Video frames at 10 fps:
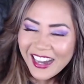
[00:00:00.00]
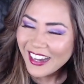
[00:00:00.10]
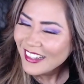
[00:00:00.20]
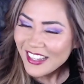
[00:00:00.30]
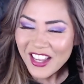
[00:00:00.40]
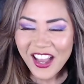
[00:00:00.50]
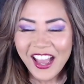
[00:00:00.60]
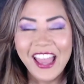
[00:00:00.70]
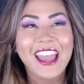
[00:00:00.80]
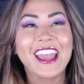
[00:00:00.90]
It
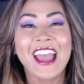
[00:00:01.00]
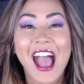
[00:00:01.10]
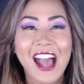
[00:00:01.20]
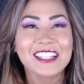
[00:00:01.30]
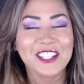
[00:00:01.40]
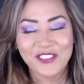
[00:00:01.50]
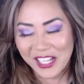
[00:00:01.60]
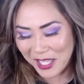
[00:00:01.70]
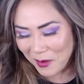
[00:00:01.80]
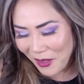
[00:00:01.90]
had to
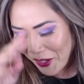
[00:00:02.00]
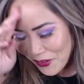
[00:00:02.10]
fucking be.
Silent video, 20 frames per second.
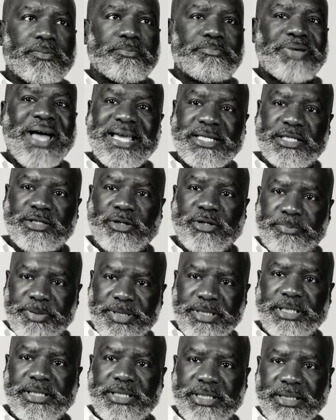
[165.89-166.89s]
posture or
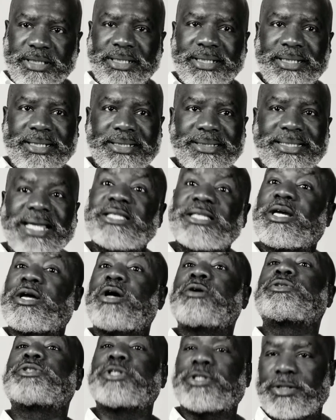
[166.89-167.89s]
position. That's a
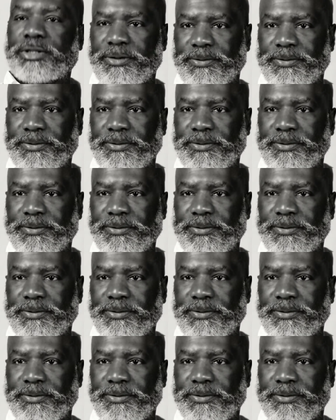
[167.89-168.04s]
culture.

● **What you should do**: Please repeat, with no pictures, each line from the start of the records above through the line with "[00:00:01.40]", inclusive, and only those.

● **Result below**:
Video frames at 10 fps:
[00:00:00.00]
[00:00:00.10]
[00:00:00.20]
[00:00:00.30]
[00:00:00.40]
[00:00:00.50]
[00:00:00.60]
[00:00:00.70]
[00:00:00.80]
[00:00:00.90]
It
[00:00:01.00]
[00:00:01.10]
[00:00:01.20]
[00:00:01.30]
[00:00:01.40]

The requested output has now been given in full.